Photo by Alessandra Jacques

Music, free food, and prizes: what more could any college student ask for? All these were available at last week's health fair.

Students feasted on Founders' picnic lunch and nibbled on free samples from the booths while graduate students from the music department played music on the mound nearby.

The Health and Community Service Fair is an annual event at Mills where organizations on campus and from the local community set up tables on Toyon Meadow, offering free samples of products, pamphlets and volunteer sign-up sheets.

This year's event, hosted last Wednesday from 11:30 a.m. to 1:30 p.m., featured booths which were stationed by student organizations such as the abortion rights student organization, ChoiceUSA, and the Mills Interfaith Council, local businesses such as the Laurel Bookstore and World Ground coffeehouse and a variety of community service organizations such as East Bay Animal Advocates and the Berkeley-based Bay Area Alternative Press.

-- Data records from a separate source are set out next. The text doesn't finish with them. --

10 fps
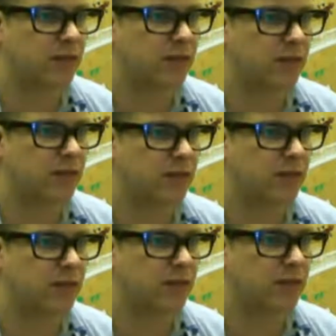that in the
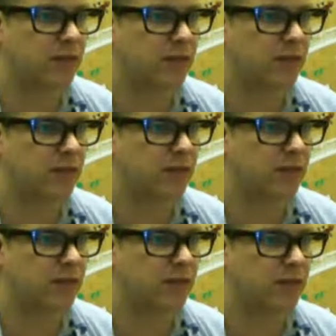software, you'll be able to
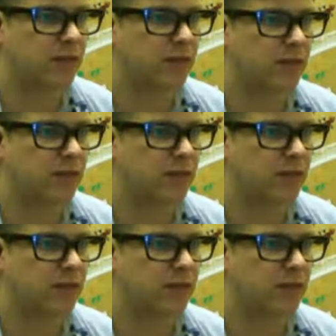get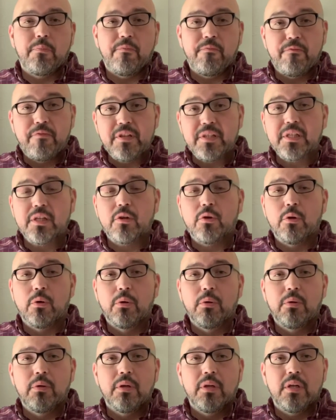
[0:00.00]

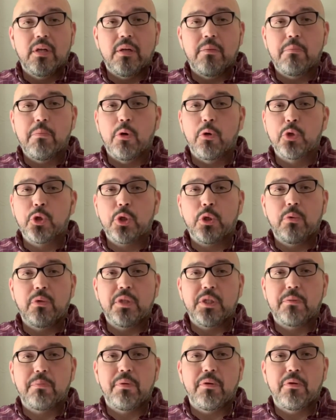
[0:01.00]
physical, emotional, and
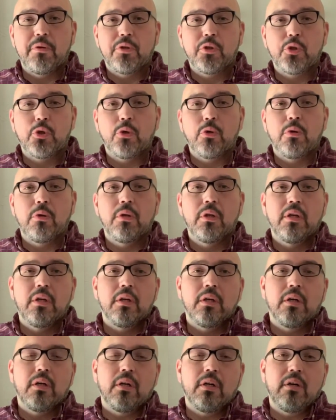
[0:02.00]
spiritual
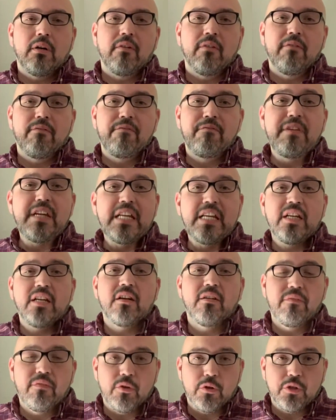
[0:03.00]
feeding
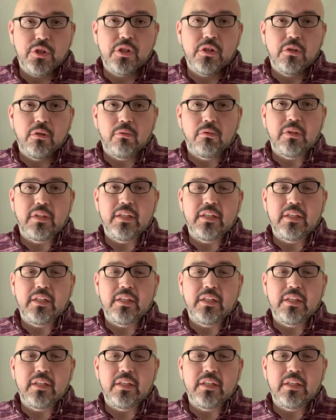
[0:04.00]
of their children.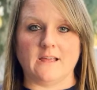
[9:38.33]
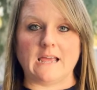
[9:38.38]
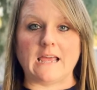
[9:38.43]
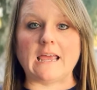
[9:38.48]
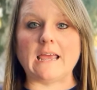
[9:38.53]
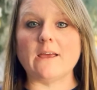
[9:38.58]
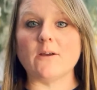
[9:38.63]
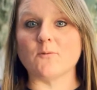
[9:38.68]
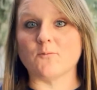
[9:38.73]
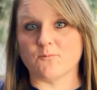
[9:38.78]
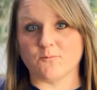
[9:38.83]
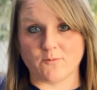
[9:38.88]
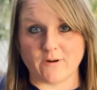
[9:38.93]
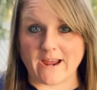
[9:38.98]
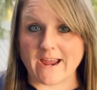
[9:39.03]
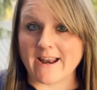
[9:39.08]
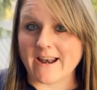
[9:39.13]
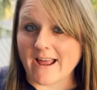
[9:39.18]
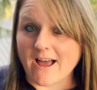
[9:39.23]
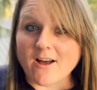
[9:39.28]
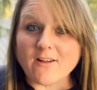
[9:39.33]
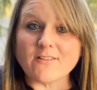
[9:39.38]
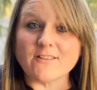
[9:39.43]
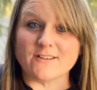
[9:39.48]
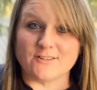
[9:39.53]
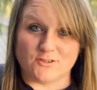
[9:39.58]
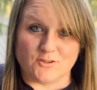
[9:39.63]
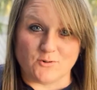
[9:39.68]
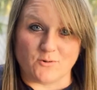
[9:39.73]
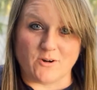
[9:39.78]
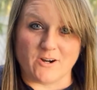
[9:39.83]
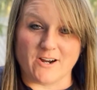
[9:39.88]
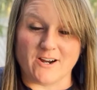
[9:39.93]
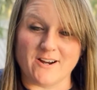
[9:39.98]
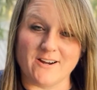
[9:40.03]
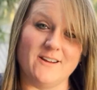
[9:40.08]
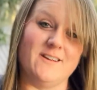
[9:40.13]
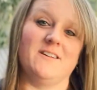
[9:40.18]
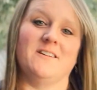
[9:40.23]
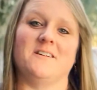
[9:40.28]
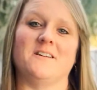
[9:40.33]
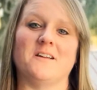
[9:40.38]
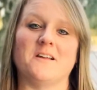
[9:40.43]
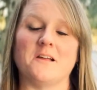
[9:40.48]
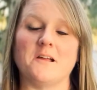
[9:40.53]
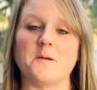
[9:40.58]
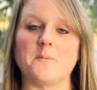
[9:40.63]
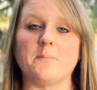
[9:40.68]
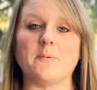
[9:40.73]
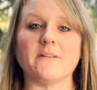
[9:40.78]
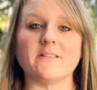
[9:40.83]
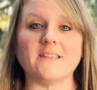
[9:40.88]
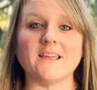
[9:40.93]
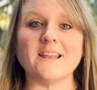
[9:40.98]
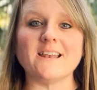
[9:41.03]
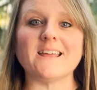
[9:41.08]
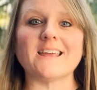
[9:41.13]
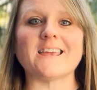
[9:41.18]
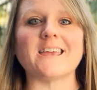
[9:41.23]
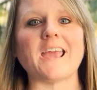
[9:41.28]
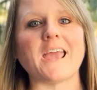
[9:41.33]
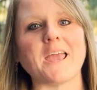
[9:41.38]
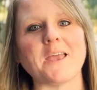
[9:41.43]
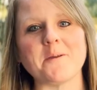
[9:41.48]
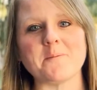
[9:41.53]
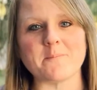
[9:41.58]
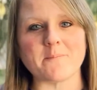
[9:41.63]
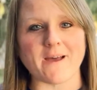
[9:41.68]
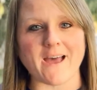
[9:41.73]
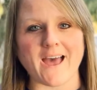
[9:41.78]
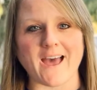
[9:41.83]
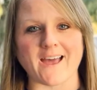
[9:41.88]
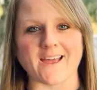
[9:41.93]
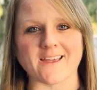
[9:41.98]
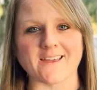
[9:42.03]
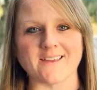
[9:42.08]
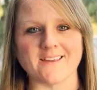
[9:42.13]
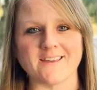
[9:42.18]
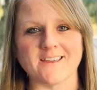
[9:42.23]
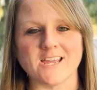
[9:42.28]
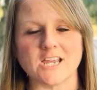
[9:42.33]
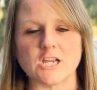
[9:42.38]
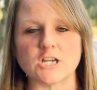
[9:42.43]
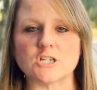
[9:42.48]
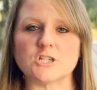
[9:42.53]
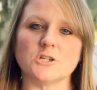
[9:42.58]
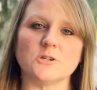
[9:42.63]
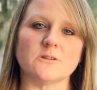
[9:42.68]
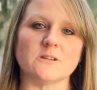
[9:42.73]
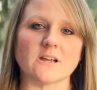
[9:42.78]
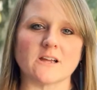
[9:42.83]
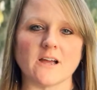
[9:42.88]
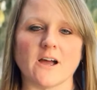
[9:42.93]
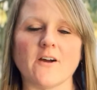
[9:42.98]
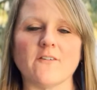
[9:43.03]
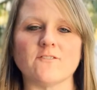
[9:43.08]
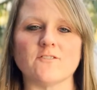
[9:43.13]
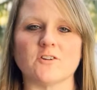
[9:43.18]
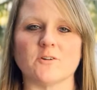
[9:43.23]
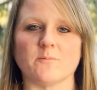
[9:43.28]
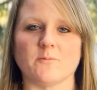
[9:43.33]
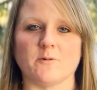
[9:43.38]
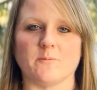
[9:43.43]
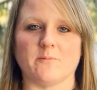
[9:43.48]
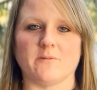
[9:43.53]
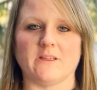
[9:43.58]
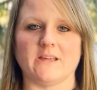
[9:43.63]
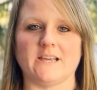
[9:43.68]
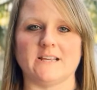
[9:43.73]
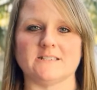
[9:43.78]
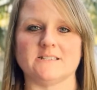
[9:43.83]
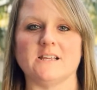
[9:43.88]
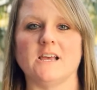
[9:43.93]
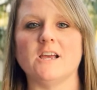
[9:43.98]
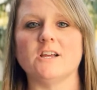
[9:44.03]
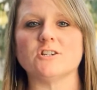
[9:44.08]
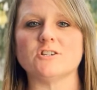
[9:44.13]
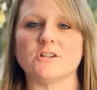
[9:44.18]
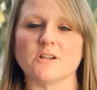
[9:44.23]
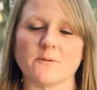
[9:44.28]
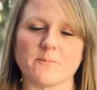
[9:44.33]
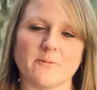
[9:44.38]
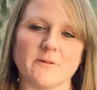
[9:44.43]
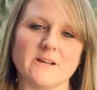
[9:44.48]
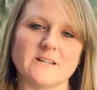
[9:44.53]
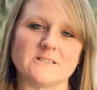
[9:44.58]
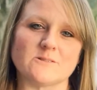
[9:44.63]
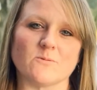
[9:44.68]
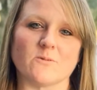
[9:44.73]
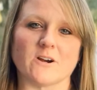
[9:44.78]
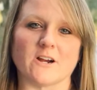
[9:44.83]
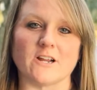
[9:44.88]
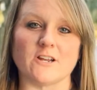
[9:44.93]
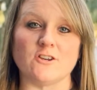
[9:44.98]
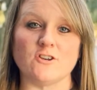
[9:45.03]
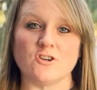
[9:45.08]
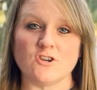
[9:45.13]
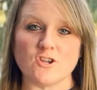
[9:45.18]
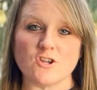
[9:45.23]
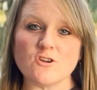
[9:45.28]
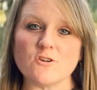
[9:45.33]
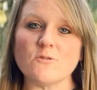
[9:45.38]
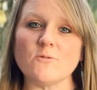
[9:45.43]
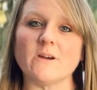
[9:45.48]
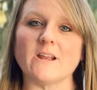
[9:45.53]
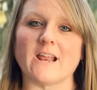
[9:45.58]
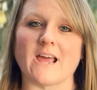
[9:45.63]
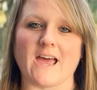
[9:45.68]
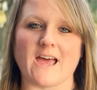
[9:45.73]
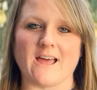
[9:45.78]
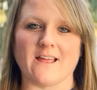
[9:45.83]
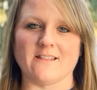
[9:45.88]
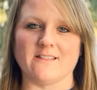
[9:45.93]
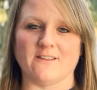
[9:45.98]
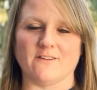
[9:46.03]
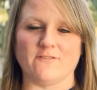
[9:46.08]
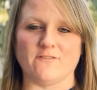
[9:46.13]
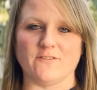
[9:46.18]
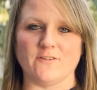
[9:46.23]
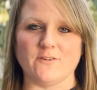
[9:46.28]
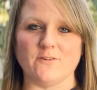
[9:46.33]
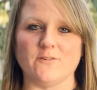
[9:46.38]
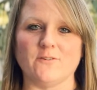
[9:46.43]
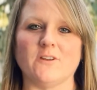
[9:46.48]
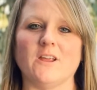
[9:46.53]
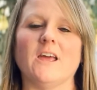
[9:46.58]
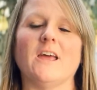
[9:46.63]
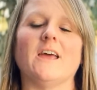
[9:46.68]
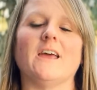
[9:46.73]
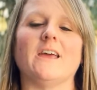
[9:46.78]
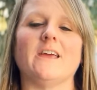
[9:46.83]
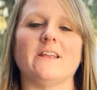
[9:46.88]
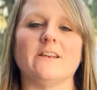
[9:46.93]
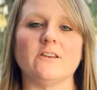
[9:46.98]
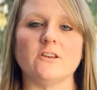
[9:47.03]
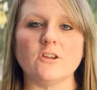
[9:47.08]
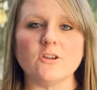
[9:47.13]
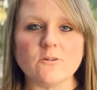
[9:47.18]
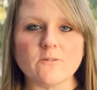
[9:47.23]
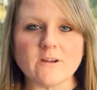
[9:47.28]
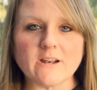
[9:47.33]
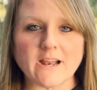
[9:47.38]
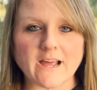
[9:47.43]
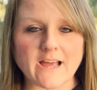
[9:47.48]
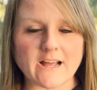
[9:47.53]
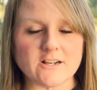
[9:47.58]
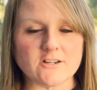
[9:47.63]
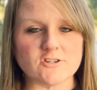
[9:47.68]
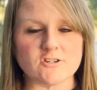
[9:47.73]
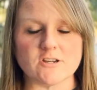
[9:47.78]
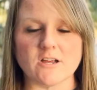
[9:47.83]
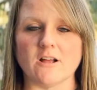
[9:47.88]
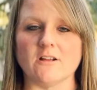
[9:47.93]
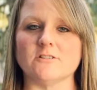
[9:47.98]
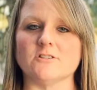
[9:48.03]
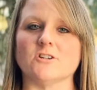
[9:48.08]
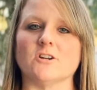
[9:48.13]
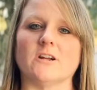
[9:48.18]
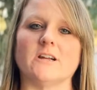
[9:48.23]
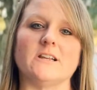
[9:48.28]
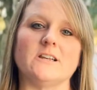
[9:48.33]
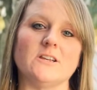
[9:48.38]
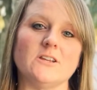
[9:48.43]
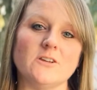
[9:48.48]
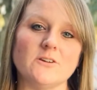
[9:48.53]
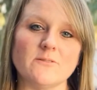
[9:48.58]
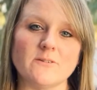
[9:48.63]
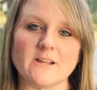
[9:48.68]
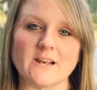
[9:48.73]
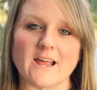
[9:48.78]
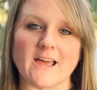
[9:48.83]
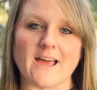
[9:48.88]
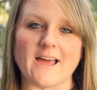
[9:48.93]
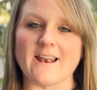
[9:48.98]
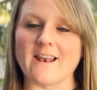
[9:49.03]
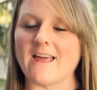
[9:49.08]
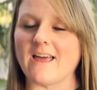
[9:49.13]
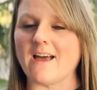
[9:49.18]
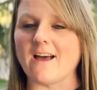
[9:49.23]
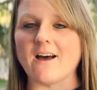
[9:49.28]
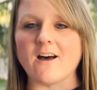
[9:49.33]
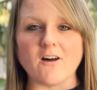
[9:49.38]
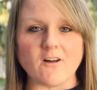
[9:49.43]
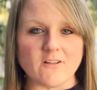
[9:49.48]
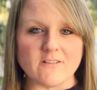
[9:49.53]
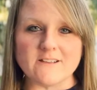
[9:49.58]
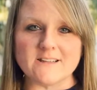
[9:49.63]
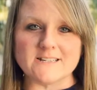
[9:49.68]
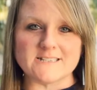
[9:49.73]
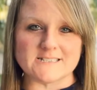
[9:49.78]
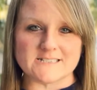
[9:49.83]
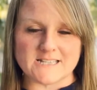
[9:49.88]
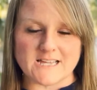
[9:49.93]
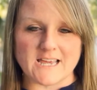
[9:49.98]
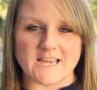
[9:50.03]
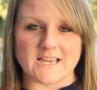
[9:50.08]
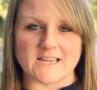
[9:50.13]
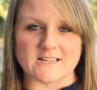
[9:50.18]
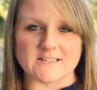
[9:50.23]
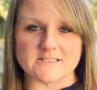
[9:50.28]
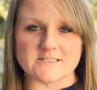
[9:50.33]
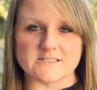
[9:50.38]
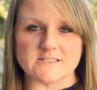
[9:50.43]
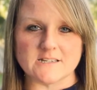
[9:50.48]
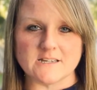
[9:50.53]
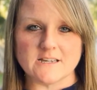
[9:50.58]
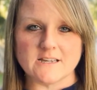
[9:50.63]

It ran out the door, but then it came back to the comfortable place, to the place where it knew it had the food, it knew it had shelter, it knew it had all these things.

Health-related organizations such as the Women's Cancer Resource Center and In Line Chiropractic handed out literature on testing, prevention and resources.

"It's to let students know what kind of resources are out there in the community," said Daisy Gonzalez, student health assistant at Mills. There used to be two fairs about two weeks apart, she explained: a health fair and a community service fair. They were combined into one several years ago.

Students won free prizes by harvesting tickets from each vendor. If a ticket had a stamp on the back, it was a winner and they could claim one of the prizes from the information table, which ranged from a Peet's Coffee & Tea goody bag valued at $100 to t-shirts to safer sex bags with free condoms and lubricant.

Luan Stauss, owner of the Laurel Bookstore at 4100 MacArthur Blvd., four blocks from campus, said she didn't know there was a fair, but received a phone call this year asking if she would like to come and participate. She met many students who "didn't even know there was a bookstore."

Students found the fair informative and said that it was an excellent event to have on campus.

"It makes me aware of all sorts of resources around here," said sophomore Margaret Scampavia, holding flyers and free samples from several tables.

"It's really beneficial to me, preparing to go into the world as a non-student, looking at opportunities for after school," said senior Jody Diel.

Co-sponsors of the fair included the Athletics, Physical Education and Recreation Department, Mills Community Link, Founders and Public Safety.